REQUIREMENT:
Give back the records below exactly, omitting the pictures.

Saved data entries

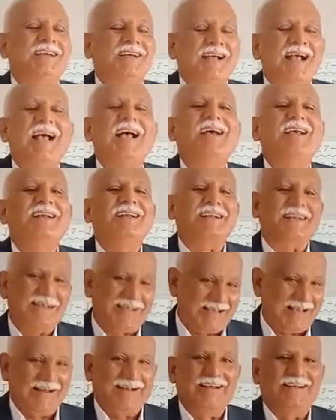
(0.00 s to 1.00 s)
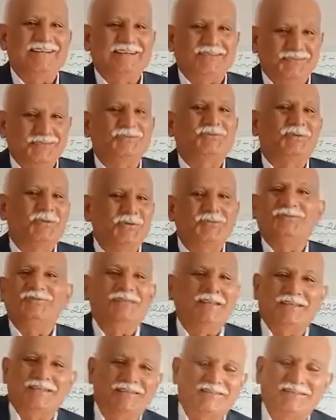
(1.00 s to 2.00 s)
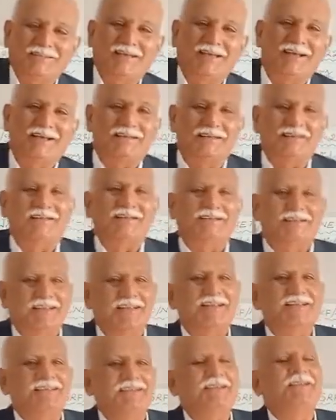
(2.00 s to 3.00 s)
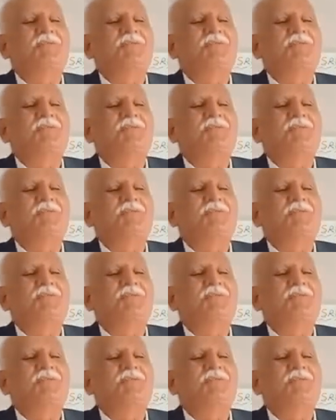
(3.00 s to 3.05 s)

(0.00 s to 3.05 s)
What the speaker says: air currents. So they are the things.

EXERCISE OUTPUT:
(0.00 s to 1.00 s)
(1.00 s to 2.00 s)
(2.00 s to 3.00 s)
(3.00 s to 3.05 s)

(0.00 s to 3.05 s)
What the speaker says: air currents. So they are the things.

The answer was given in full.